Input Type | Before Tokenization | Input Ids |
---|---|---|
Speech | [English Speech] 50,210,245, \(\ldots\) | 240, 503, 32050, 32210, 32245, \(\ldots\) |
Transcription | [English Text] Hello World . | 59, 294, 691, \(\ldots\) |
[30] showed that applying a contrastive loss to sentence encoders leads to improved retrieval performance in downstream tasks. After initializing our model from the PaLM 2, we use a contrastive loss [26].
\[L = -\frac{1}{N} \sum_{i=1}^{N} \frac{e^{\text{sim}(\boldsymbol{x}_{i}, \boldsymbol{y}_{i})}}{\sum_{j=1}^{N} e^{\text{sim}(\boldsymbol{x}_{i}, \boldsymbol{y}_{j})}}\label{eq:loss}\tag{1}\]
Using equation 1 , our multi-modal DE will learn from paired speech and text embeddings \((\boldsymbol{x}_i, \boldsymbol{y}_i)\), where \(\boldsymbol{y}_{i}\) is considered as a positive example to \(\boldsymbol{x}_i\) while all other examples where \(i \neq j\) are negative ones. The model should learn to bring the positive transcriptions closer to the corresponding speech sample, while pushing away all the other negative transcriptions. In our training, the positive and negative distinction is done within the training batch. Hence, we apply an in-batch softmax as part of our loss computation. Lastly, sim() is a similarity function formulated as the dot product between the speech sample and the transcription embeddings.

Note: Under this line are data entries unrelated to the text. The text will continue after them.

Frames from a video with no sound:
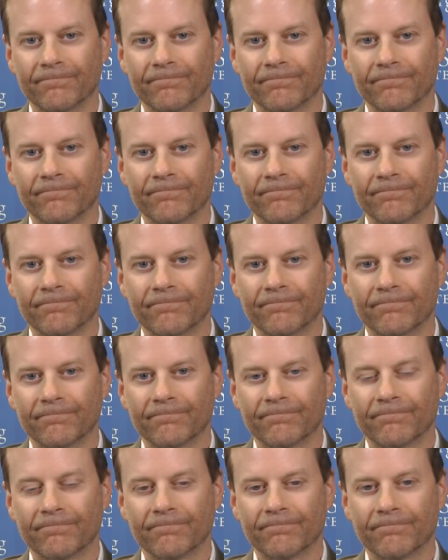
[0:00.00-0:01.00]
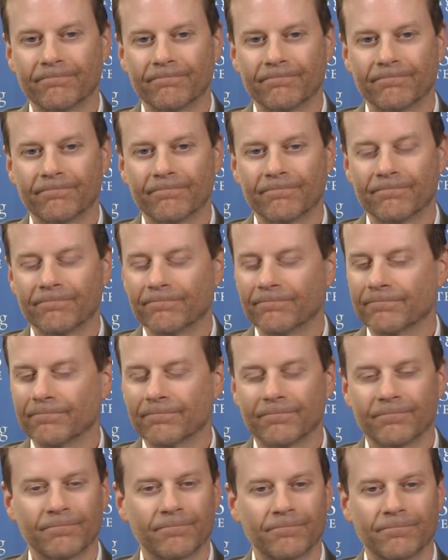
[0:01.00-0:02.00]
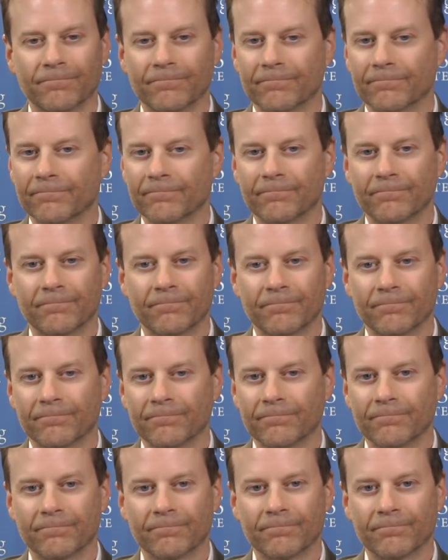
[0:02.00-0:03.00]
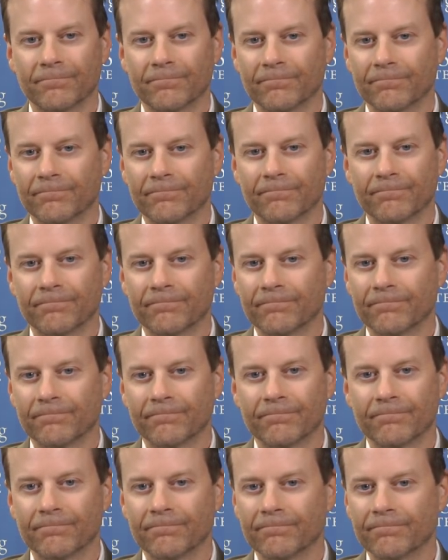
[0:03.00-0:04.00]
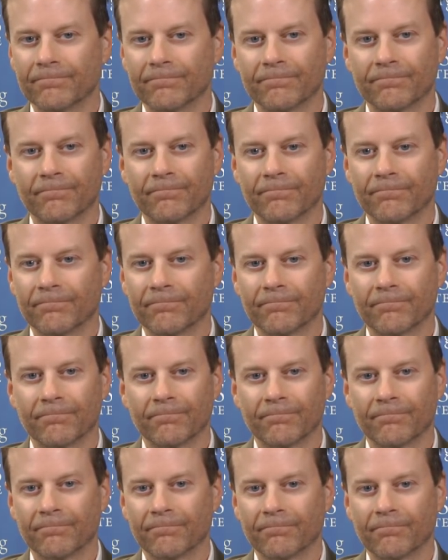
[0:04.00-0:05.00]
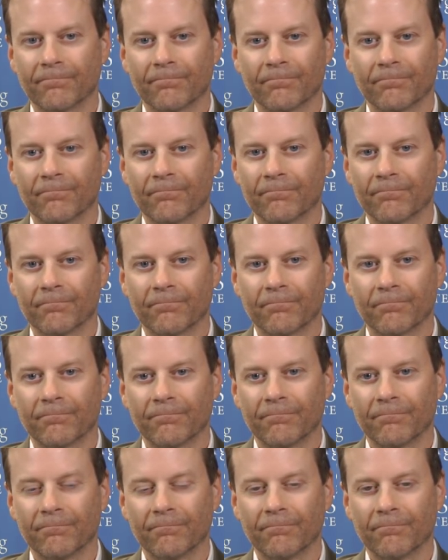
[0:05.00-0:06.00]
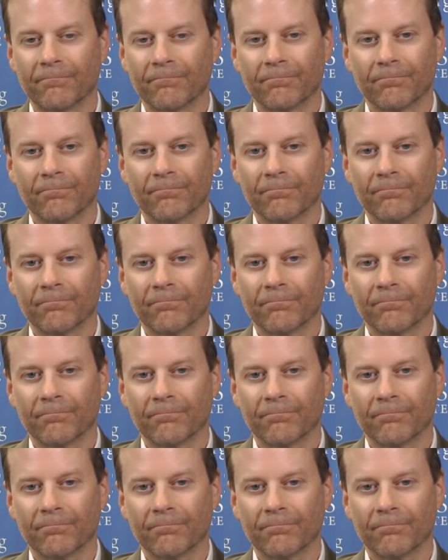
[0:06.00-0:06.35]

(not speaking)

To train our model, we use the sum of a contrastive loss with a spreadout loss [31] of both the speech and text embeddings. We calculate the contrastive loss [32] in a bidirectional way, by adding the loss in the speech-to-text and the text-to-speech direction.
We use the Adam [33] optimizer with a learning rate of \(1.0 \times 10^{-3}\) with linear ramp cosine decay scheduler with 2.5k warm up steps. We use a dropout probability of \(0.1\) and train for 100k steps with a batch size of 1024.

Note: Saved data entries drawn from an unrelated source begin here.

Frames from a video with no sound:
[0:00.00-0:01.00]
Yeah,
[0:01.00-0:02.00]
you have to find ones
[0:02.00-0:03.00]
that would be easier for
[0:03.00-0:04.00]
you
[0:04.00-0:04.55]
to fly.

For training and inference, we found that using a prefix improves speech-to-text retrieval performance. Therefore, we pre-pend a prefix containing the language and modality shown in in Table 3. In the case of a speech utterance, the prefix will be tokenized with the LLMs tokenizer and the remaining will be converted to audio tokens.
Dataset | Type | Task | Langs. | Split | Size |
---|---|---|---|---|---|
CoVoST-2 | Speech | S2T | 21 | Train | 900 h. |
FLEURS | Speech | S2T | 102 | Test | 283 h. |
FLEURS | Speech | S2TT | 102 | Test | 283 h. |
Wikimatrix | Text | MT | 4 | Train | 9M sents. |
# Sents. X \(\to\) En | |
---|---|
German (de) | 6.2M |
Polish (pl) | 2.1M |
French (fr) | 705k |
Dutch (nl) | 570k |
Table 4 shows the training and evaluation datasets we used through out our experiments. We used 21 languages CoVoST-2 to train our model on speech-to-text retrieval which amounts to approximately 900 hours of speech. To evaluate our models speech-to-text retrieval capabilities, we evaluate on FLEURS speech-to-text test split on 102 languages. We use FLEURS speech-to-text translation test split to evaluate our models abilities on tasks that require cross-lingual and cross-modal knowledge. We evaluate of 4 different languages: German, Polish, French, and Dutch.
We find that combining speech-to-text retrieval data and readily available translation data improves our models cross-lingual and cross-modal abilities. Table 5 shows the number of parallel sentences we used during training from X \(\to\) En.